**How to complete this task:** Would you please return the data below verbatim, without its pictures?

(Collected data entries)
-- Opening Marker --
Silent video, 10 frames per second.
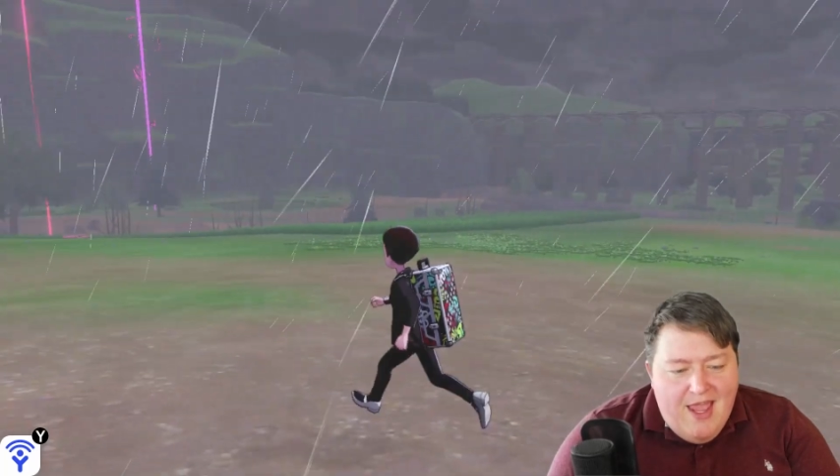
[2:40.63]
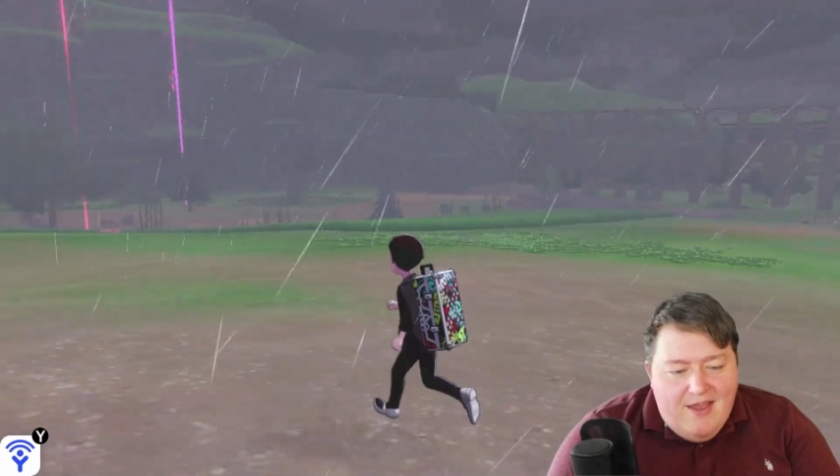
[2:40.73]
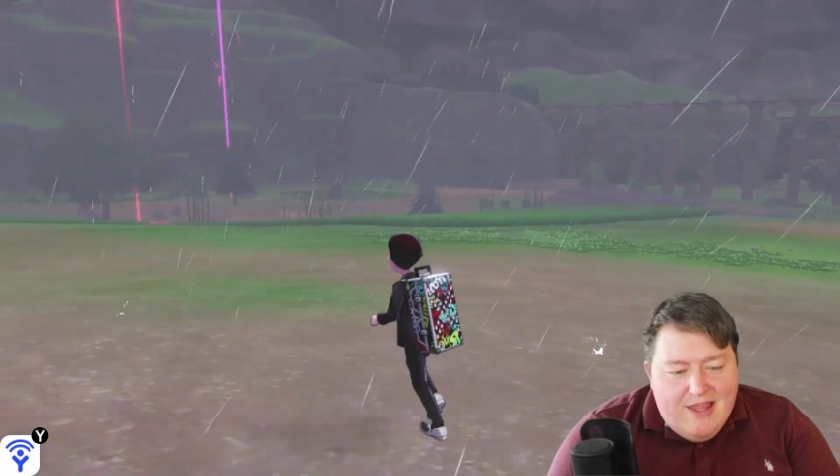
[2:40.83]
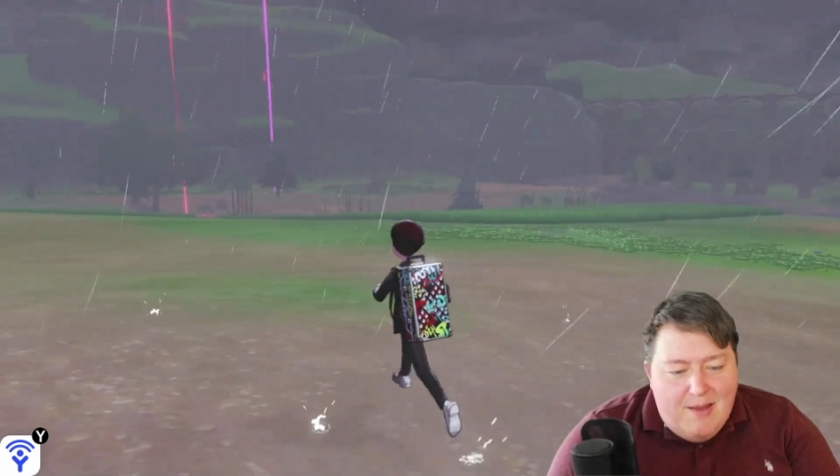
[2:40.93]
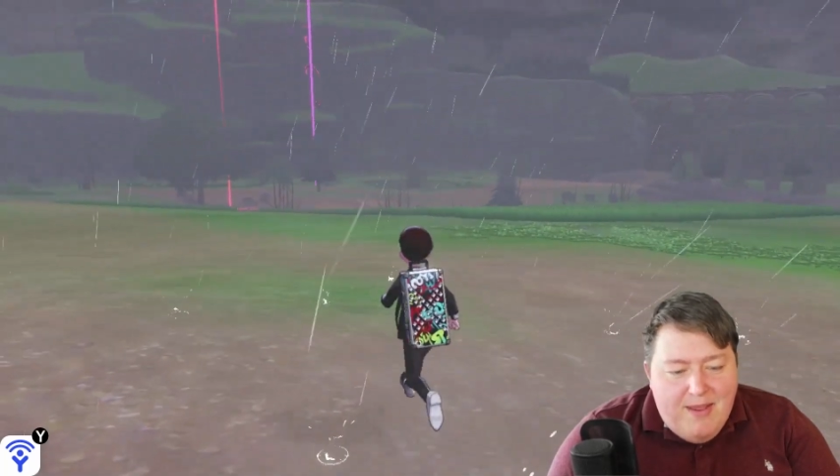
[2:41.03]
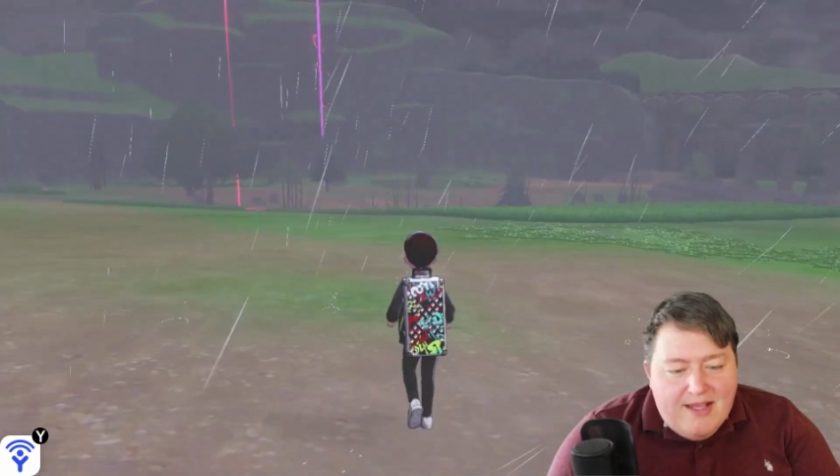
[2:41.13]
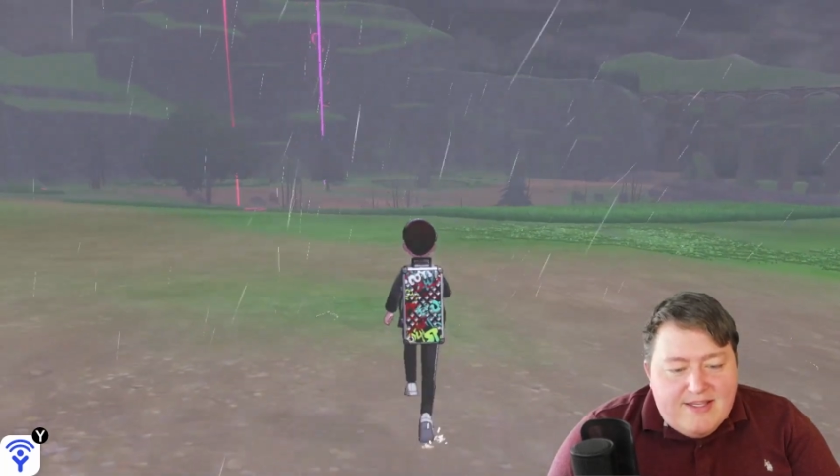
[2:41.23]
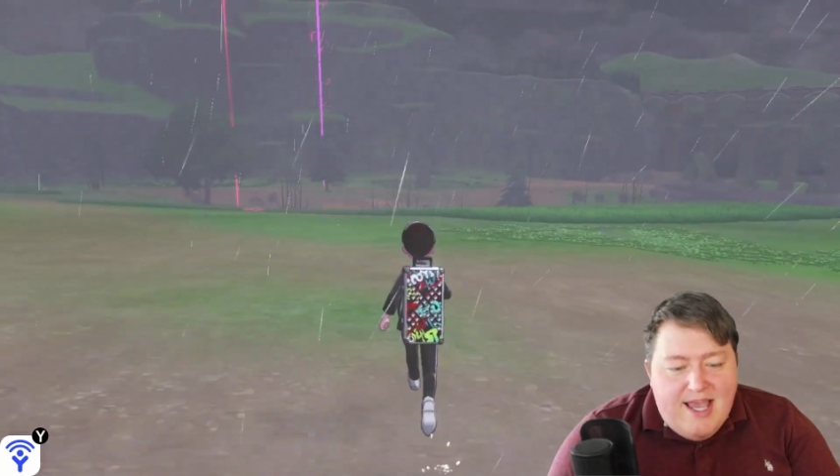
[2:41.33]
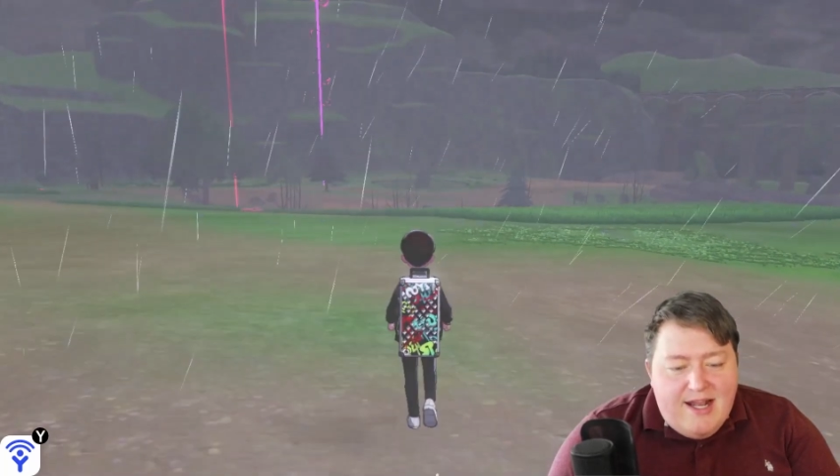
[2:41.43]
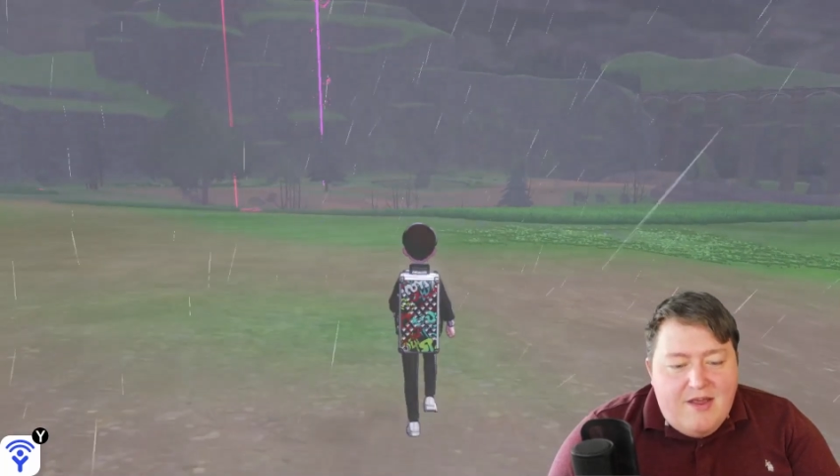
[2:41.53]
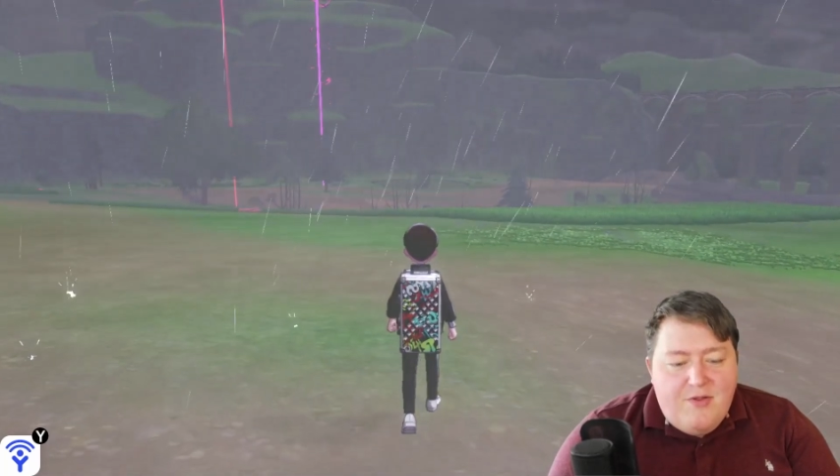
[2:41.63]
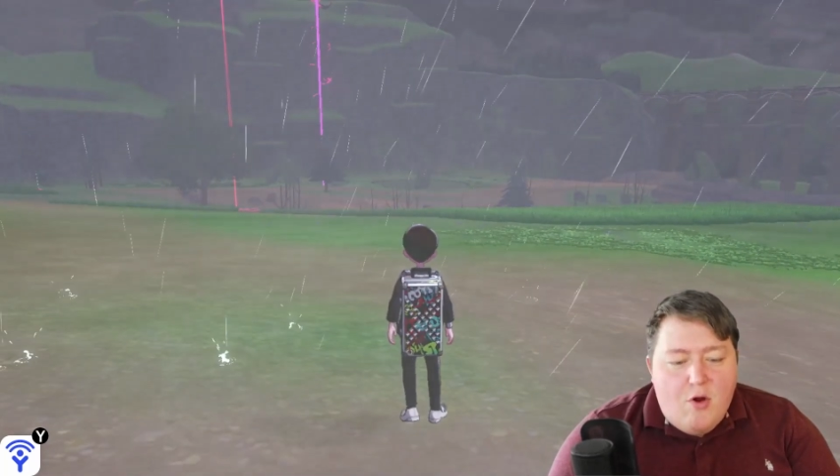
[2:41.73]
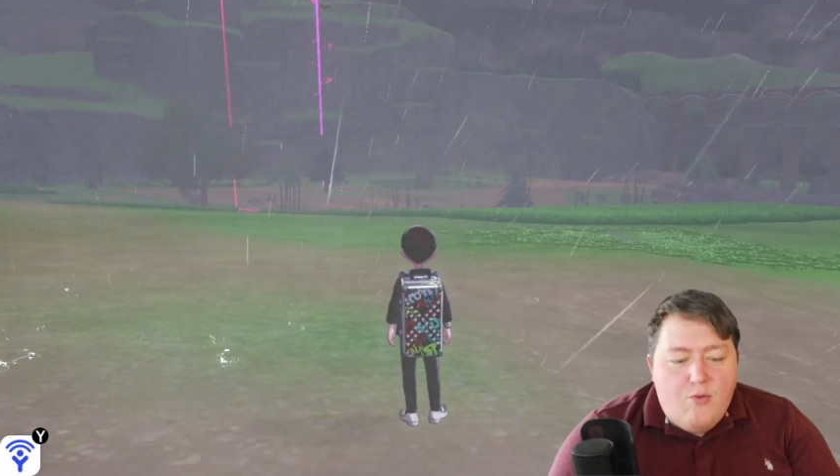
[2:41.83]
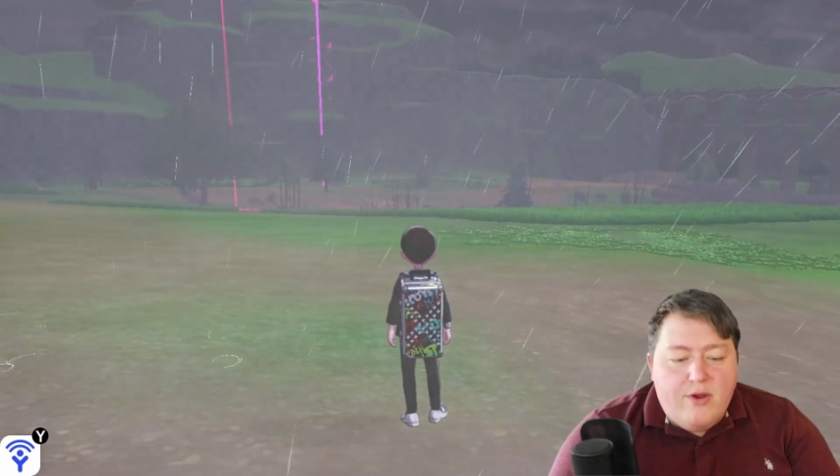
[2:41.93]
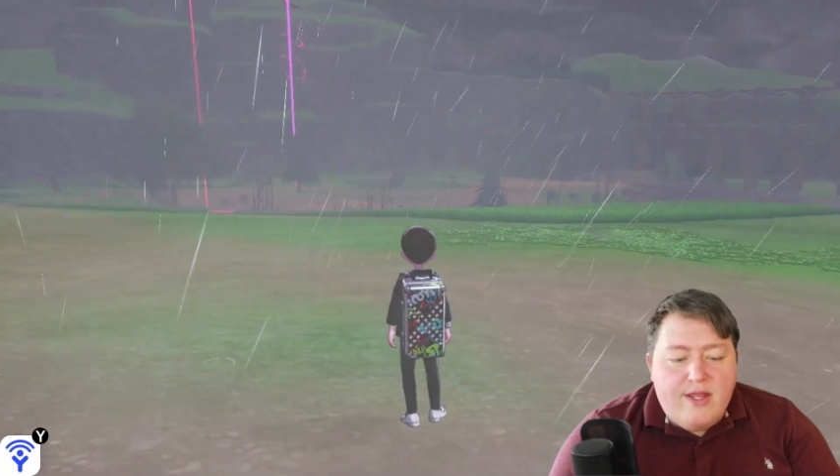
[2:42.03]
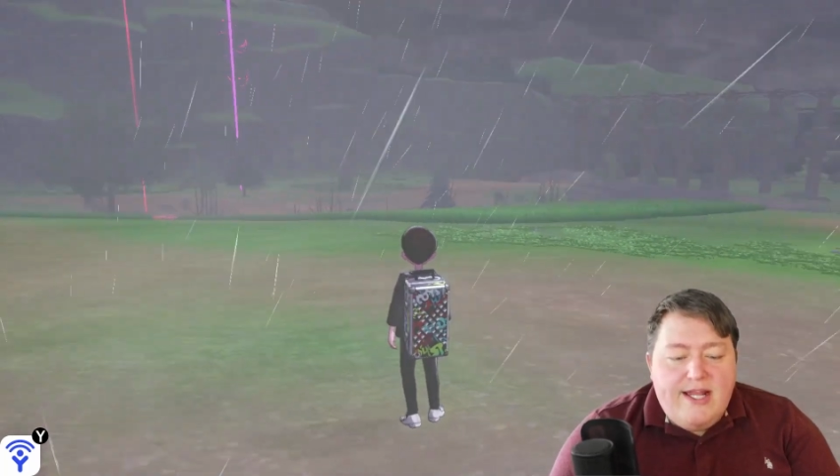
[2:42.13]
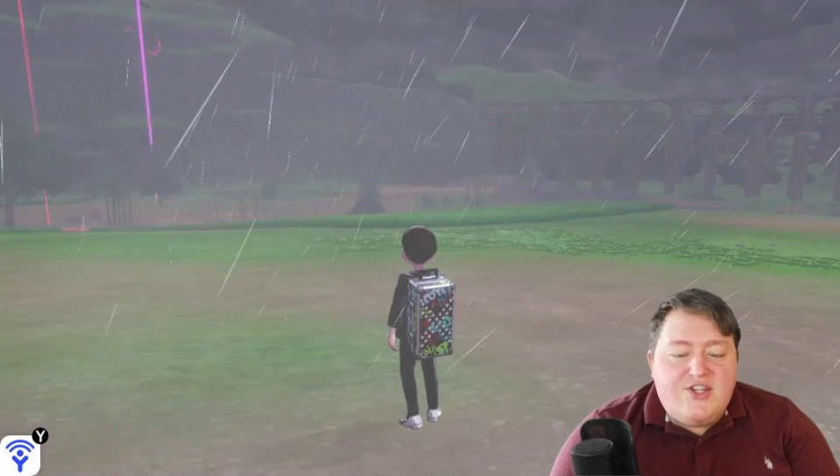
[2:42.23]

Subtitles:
that being said, there are really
-- Closing Marker --
**Finished exercise:**
Silent video, 10 frames per second.
[2:40.63]
[2:40.73]
[2:40.83]
[2:40.93]
[2:41.03]
[2:41.13]
[2:41.23]
[2:41.33]
[2:41.43]
[2:41.53]
[2:41.63]
[2:41.73]
[2:41.83]
[2:41.93]
[2:42.03]
[2:42.13]
[2:42.23]

Subtitles:
that being said, there are really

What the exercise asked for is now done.